06 dezembro, 2015

Marília Pera

Eita, que meu coração se acabe em revolta e depressa se refestele com as finalidades da natureza física. Eita, que o corpo não resistindo ao transbordar da vivacidade humana se exploda em pedaços aquietados pela própria energia. Vai-se morrendo devagarinho, sem pressa. Quando não estamos do outro lado de nós mesmos e morremos é como se nossa existência estivesse derrotada, falida. Quando pensamos que somos nós os barões de um interior é ali, no ressentimento de que não somos heróis de nós mesmos, que o fim se inicia. Do nosso outro lado de cá, ficam as cicatrizes, as mágoas, as conquistas, os flashes de lembranças que só são revividos graças à eficiência de uma parte da natureza física.

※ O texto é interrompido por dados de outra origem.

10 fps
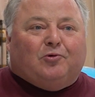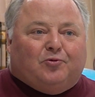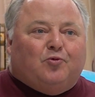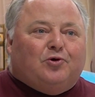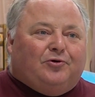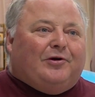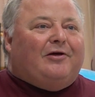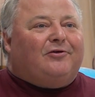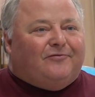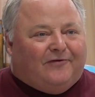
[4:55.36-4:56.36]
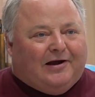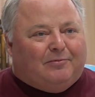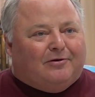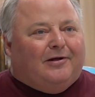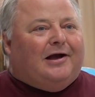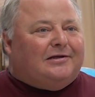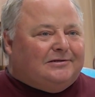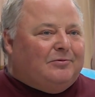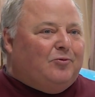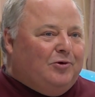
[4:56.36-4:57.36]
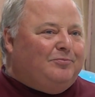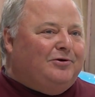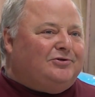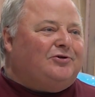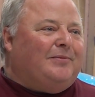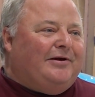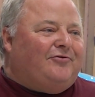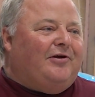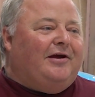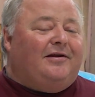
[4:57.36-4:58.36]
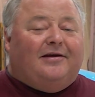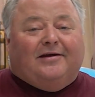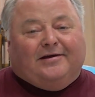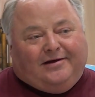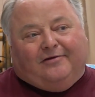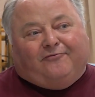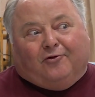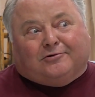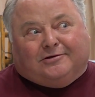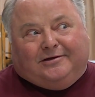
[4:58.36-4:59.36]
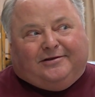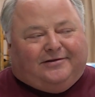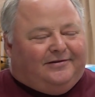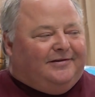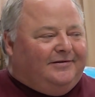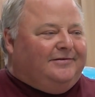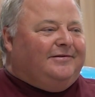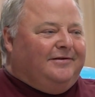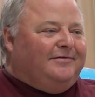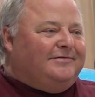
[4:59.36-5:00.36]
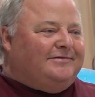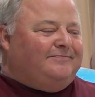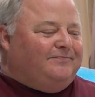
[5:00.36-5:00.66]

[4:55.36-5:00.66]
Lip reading: with wood rather than fiberglass. I'm a wood butcher by trade. Unfortunately, the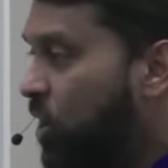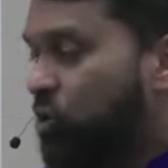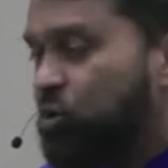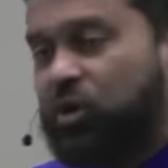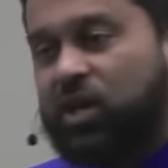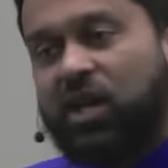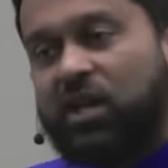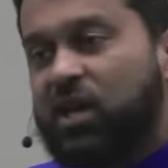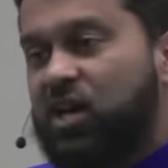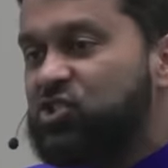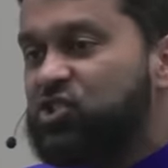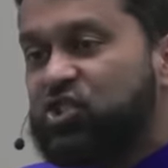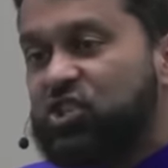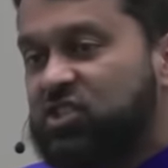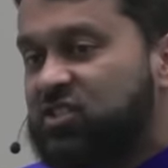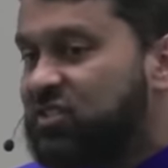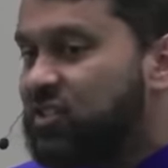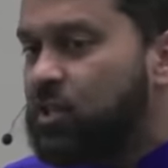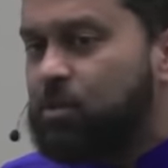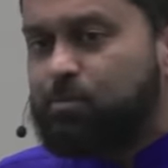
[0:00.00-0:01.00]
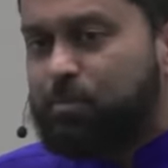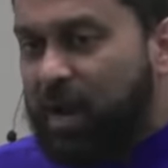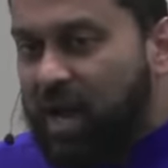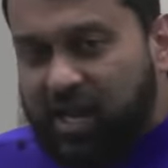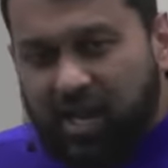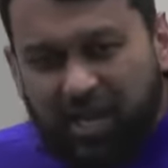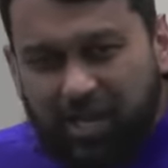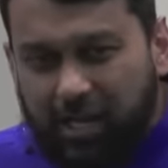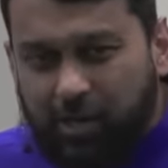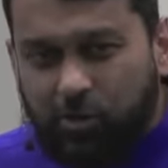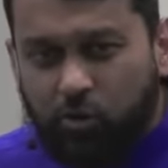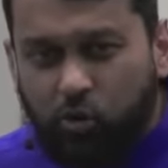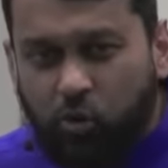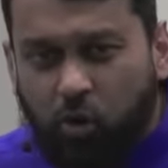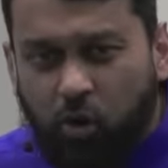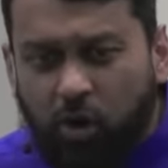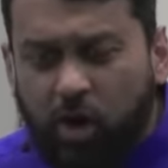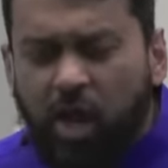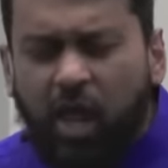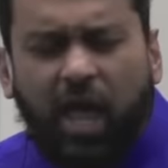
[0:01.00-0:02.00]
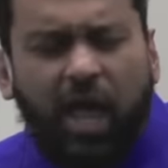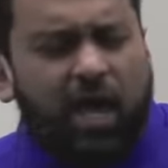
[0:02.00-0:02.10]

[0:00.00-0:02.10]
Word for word: You cannot just sit back and ignore.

Seja noite ou tarde, não importa o horário exato, desde que não seja pela manhã, o ócio se aproveita e vai roendo a carne. A pessoa quanto mais experiente é mais o corpo vai resistindo ao crescimento de nossos lados internos. É forte demais a humanidade de alguém que se entrega em arte. É demasiadamente incrível como uma só mergulhada no lago do teatro e do canto nos faz condenados a uma vida imensamente bela.
É na manhã que partimos para o sagrado, o pueril, o eterno silêncio e também árduo embruscamento. É pela manhã que todo início parece não ter término, que toda imensidão pode ser revelada e que todo ar nos revigora.
Há mais certezas na manhã que a tarde, mesmo preguiçosa, e a noite, a mais lasciva das forças, podem alcançar.